Edgar Kunz’s second collection of poems, FIXER, follows on the heels of Tap Out, his award-winning “gritty, insightful debut”


"In FIXER, Kunz cements his reputation as having a keen eye on the working poor, and on class in America. Temp jobs, conspiracy theories, talk therapy, the robot revolution—any worker today has felt the weight of job-induced existential anxieties. FIXER looks at the strangeness of labor, the little shifts that count as successes and failures, through poems that are searching, sharp, and wry. The virtuosic central sequence explores the untimely death of the poet’s estranged father, a handyman and addict, and the brothers left to sort through the detritus of a life long lost to them—and woven throughout, the poet places bright spots in the form of love poems to family, to friends, to a plant on a trellis. Kunz writes that the poems emerged after a period of not writing—after Trump and the pandemic, the growing sense of apocalypse, the poems finally “started to emerge out of that turbulent period--poems that grieved and celebrated and survived and hoped for a future.” - Washington Post

'It is difficult to describe Edgar Kunz’s Fixer without engaging in the superlatives that the book’s own ethos would defy, without swarming the page with adjectives that seem to oppose each other, but somehow, in Fixer, do not. Elegant, raw. Romantic, deadpan cynical. Lushly erotic and spare. Informal in diction but perfectly artful in structure and craft. Fixer is a book of work. Of the ludicrous jobs we do to stay almost-afloat. Glass cutter. Gas station model. Dip taster. The addictive, Sisyphean work of hunting for work, enacted in clean syntax that cuts to the chase and the bone. The weird labor of loss. Even of gain.
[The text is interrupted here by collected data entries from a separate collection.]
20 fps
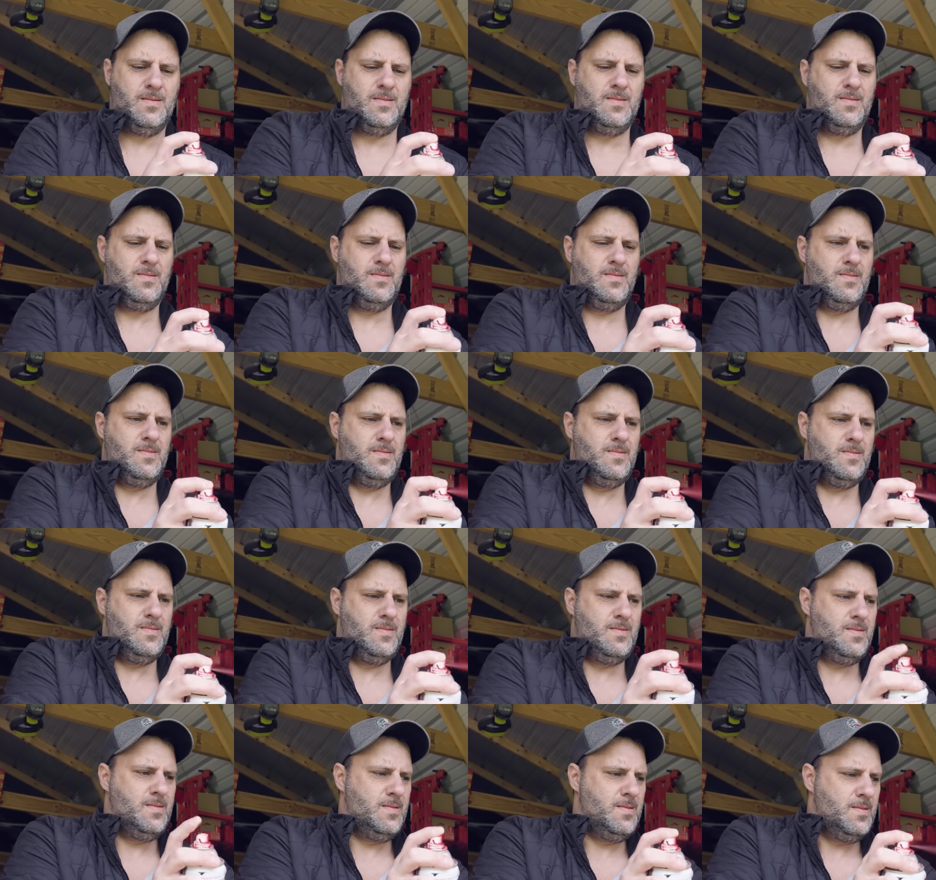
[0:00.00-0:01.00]

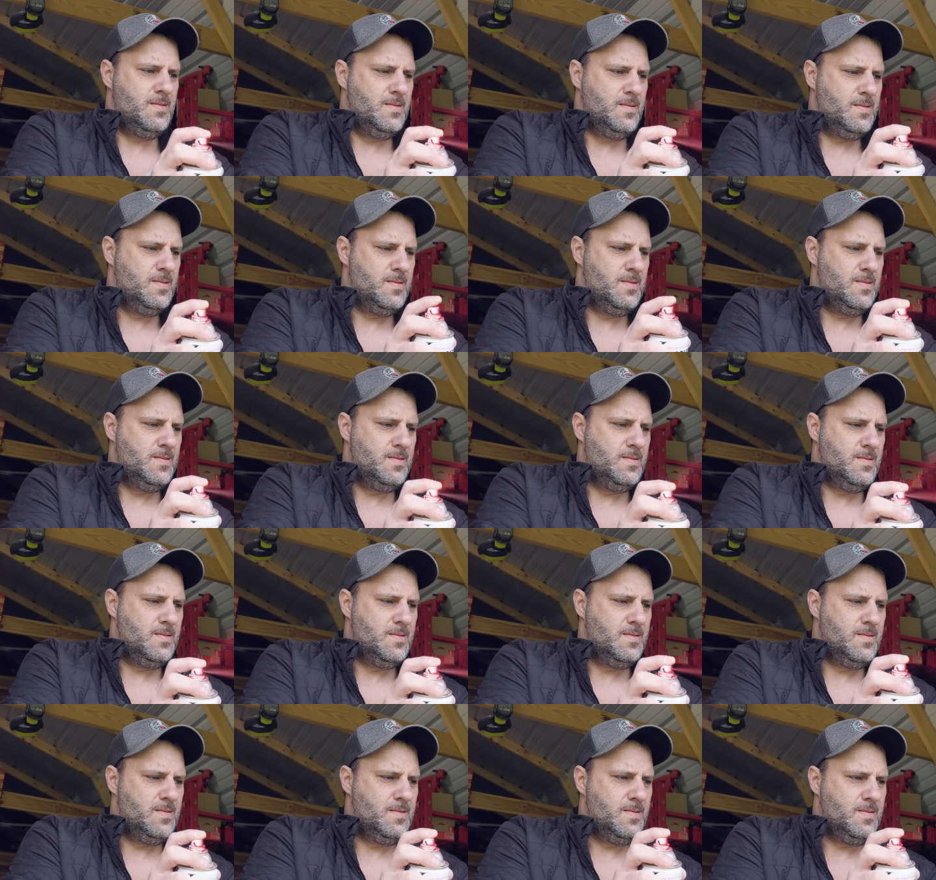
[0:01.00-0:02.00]

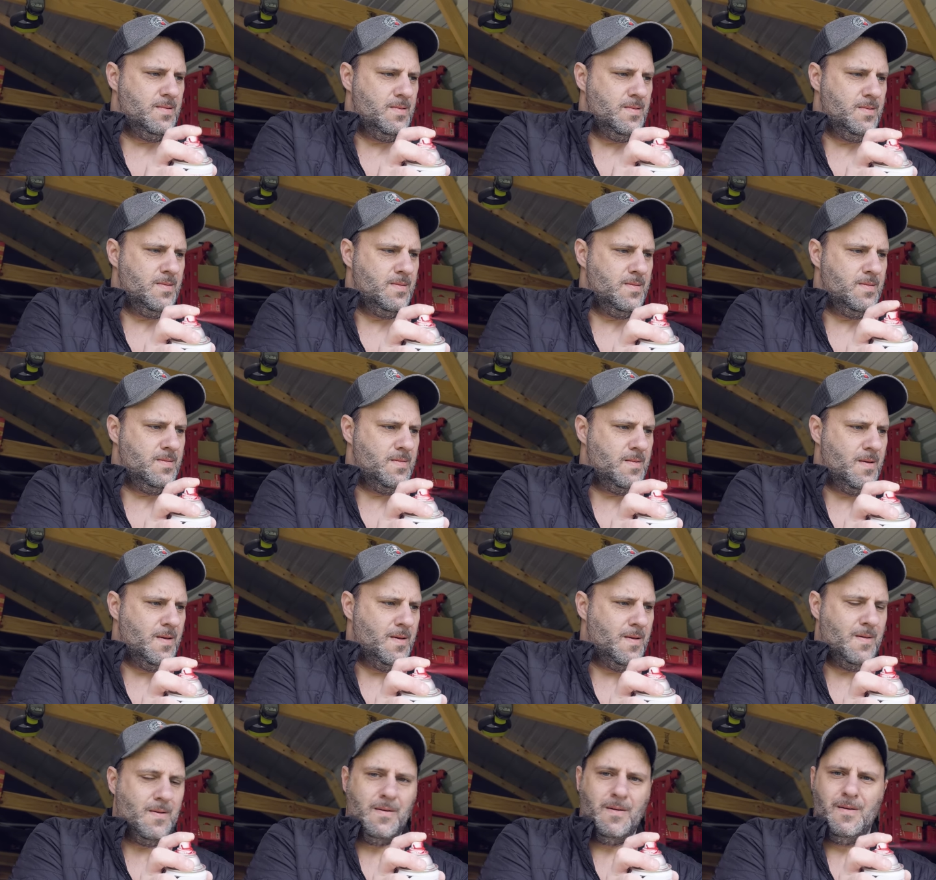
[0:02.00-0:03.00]

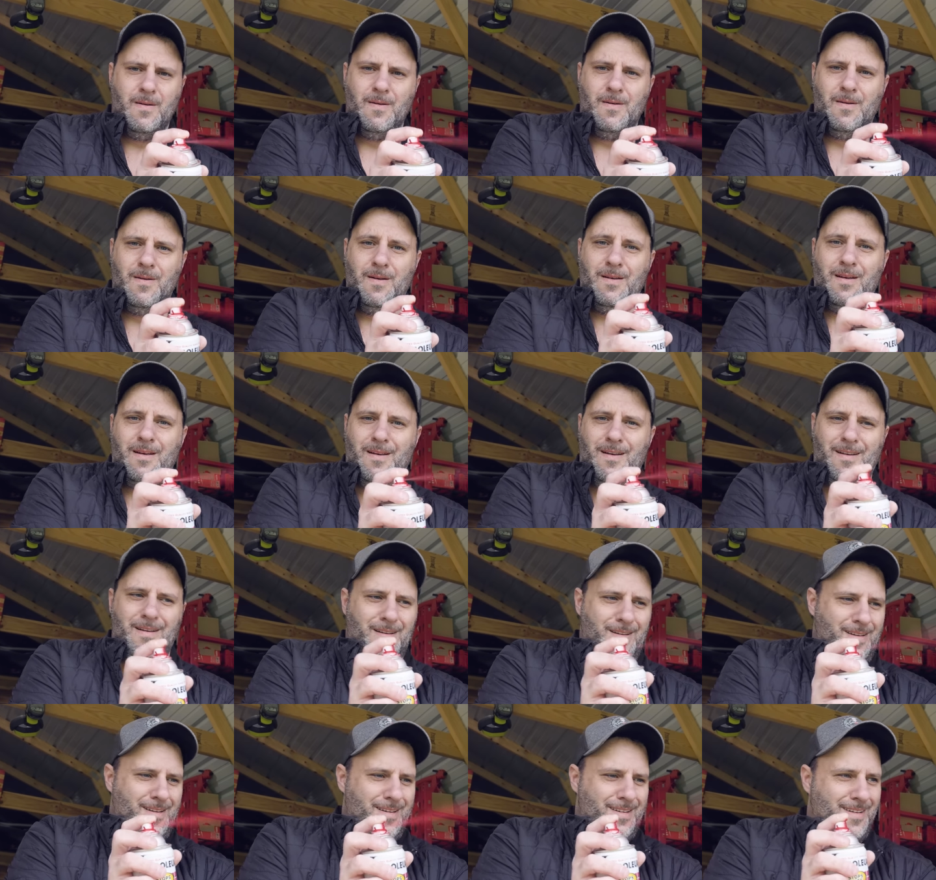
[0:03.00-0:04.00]

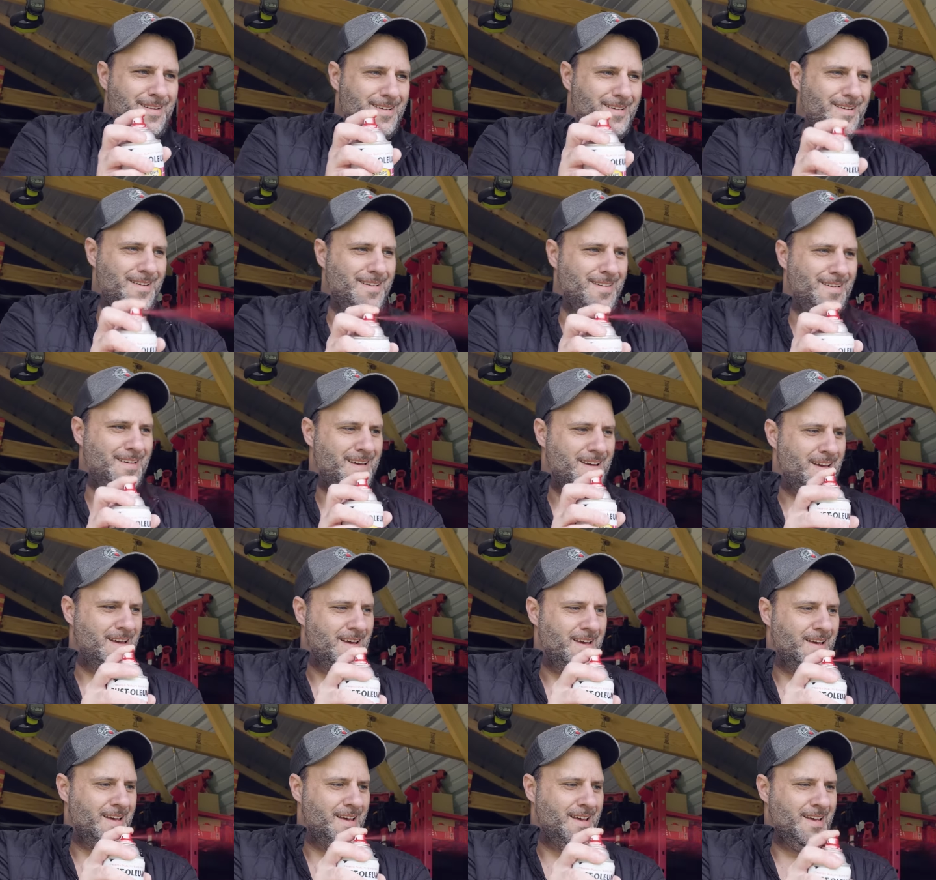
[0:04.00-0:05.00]

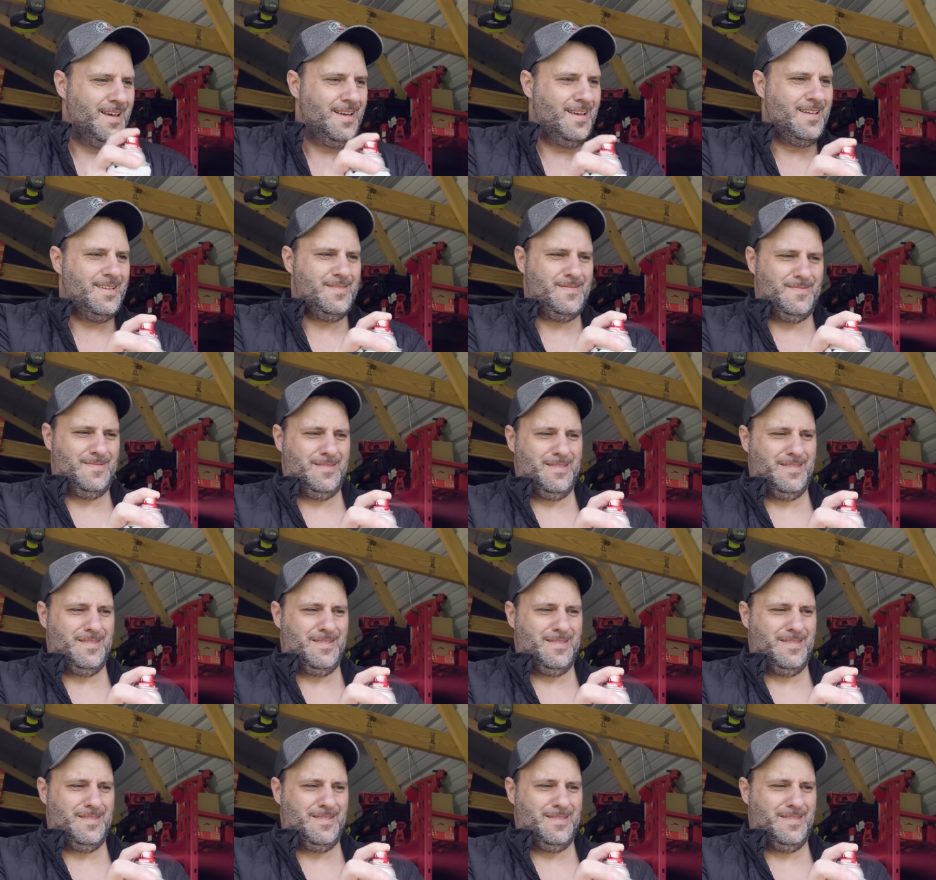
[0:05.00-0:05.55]
Nothing is said.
I find myself bonded to the unheroic hero of these poems, whose world and character are as sustained and convincing as the protagonist’s in a novel I can’t shake. I know these feelings—of failing oneself, failing and being failed by others, losing a parent who was already lost, and sustaining oneself via desire, and even love. Maybe it fails the book to call it a masterpiece, but it’s all I’ve got.' — Diane Seuss, author of frank: sonnets

 

'Edgar Kunz is the real deal. Hard-nosed, hard-edged, and hard on his craft, he first caught us slipping with Tap Out–and now, before we could fully recover, he’s followed up with the haymaker that is Fixer. Story, lyric, tight rhythms and taut lines. Intellect, heart. It’s all here. Fans of Philip Levine, Denis Johnson, or Dorianne Laux will find in these poems reason to smile—even through tears—knowing that the tradition of the working class American lyric is in strong hands. This book is a god damned knock out.' — John Murillo, author of Kontemporary Amerikan Poetry and Up Jump the Boogie 

With additional readings from with Raymond Antrobus, Natasha Hakimi, Will Harris and Kim Moore.